7 Replies to “Dona Dodô”

  1. Excelente texto, Migão.

    E acrescento ainda que, além do aspecto humano, claro, estamos perdendo também um pedacinho da memória do samba carioca, da cidade, do subúrbio e da cultura popular.

  2. Mesmo ela não querendo, não há como ela ir no anonimato. A Portela está de luto, o samba está de luto, todos estão de luto. Apenas lamento que a madrinha de todos nós não possa ter visto a nossa Portela, mais dela do que de qualquer outro, voltar a vencer antes de partir.

    Salve Dona Dodô! Descanse em paz e de onde estiver continue protegendo o manto azul-branco da Portela para que ele continue a desfilar triunfal sobre o altar do Carnaval.

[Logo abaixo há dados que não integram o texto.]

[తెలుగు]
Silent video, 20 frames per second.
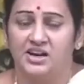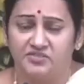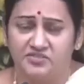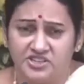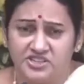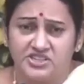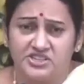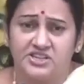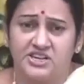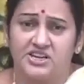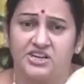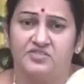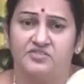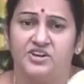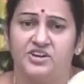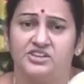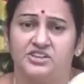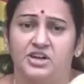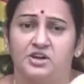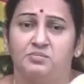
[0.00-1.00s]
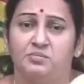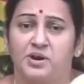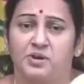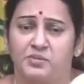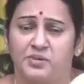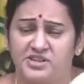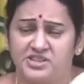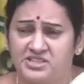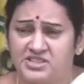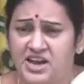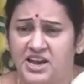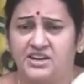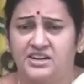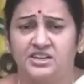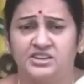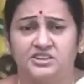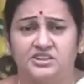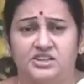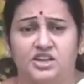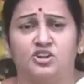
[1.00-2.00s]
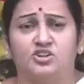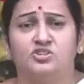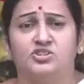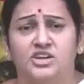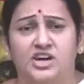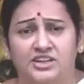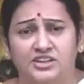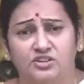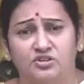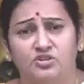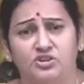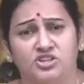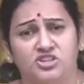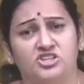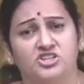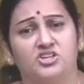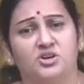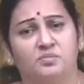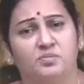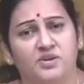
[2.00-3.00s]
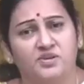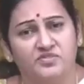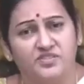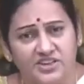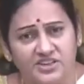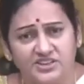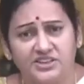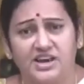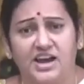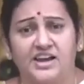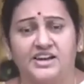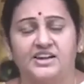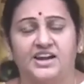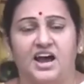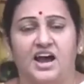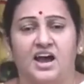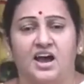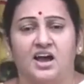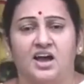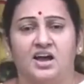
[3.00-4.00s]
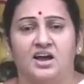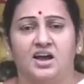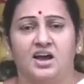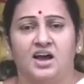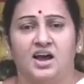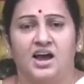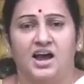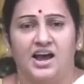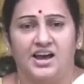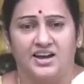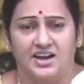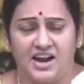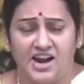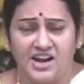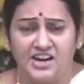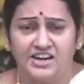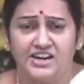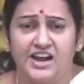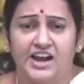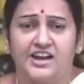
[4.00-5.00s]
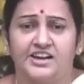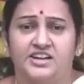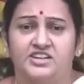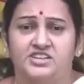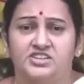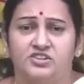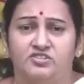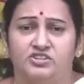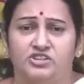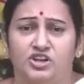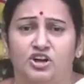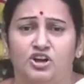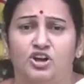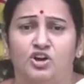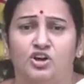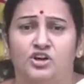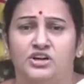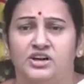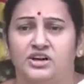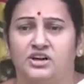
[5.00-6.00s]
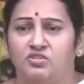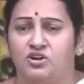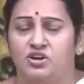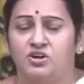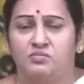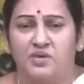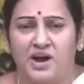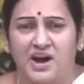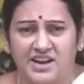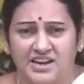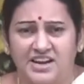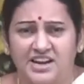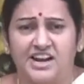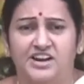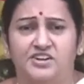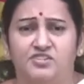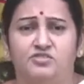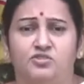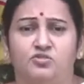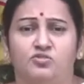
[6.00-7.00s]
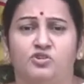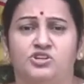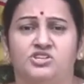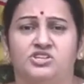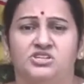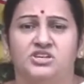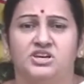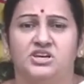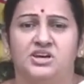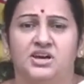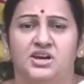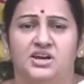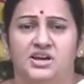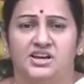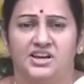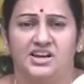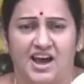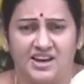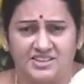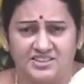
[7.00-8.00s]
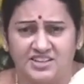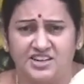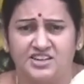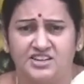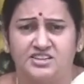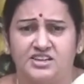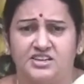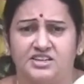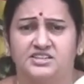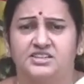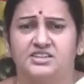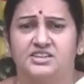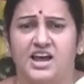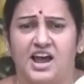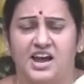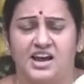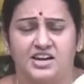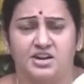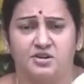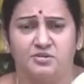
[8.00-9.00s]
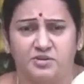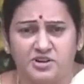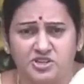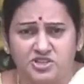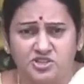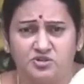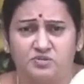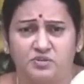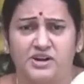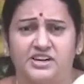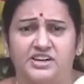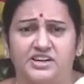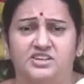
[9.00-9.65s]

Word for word: గర్వించదగ్గ వ్యక్తి ప్రపంచానికి తెలుగు జాతి గురించి చెప్పిన వ్యక్తి ఆయన అలాంటి ఆయన జీవితంలోకి ఒక మాయలేడివి నువ్వు వచ్చి నాశనం చేసి ఆయన్ని భ్రష్టు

  3. Pedro, que história bonita e que análise ótima! Sempre comento do orgulho que sinto por, na Portela, está próxima de trechos da nossa cultura personificados em seus baluartes e o quanto de experiência, conhecimento eles com generosidade compartilham conosco.

    Vi Dona Dodô pela última vez no dia 08 de dezembro, percebi-a um tantinho cansada, mas nem me passou pela cabeça de ela ir habitar um azul e branco mais alto sem ver a vigesima segunda estrela brotar no estandarte portelense, mas agora entendo: Ela foi pessoalmente buscar!

    Parabéns pelo texto! E muito bem observado com relação à Patricia Nery, realmente grande representante da dignidade portelense no seu segmento.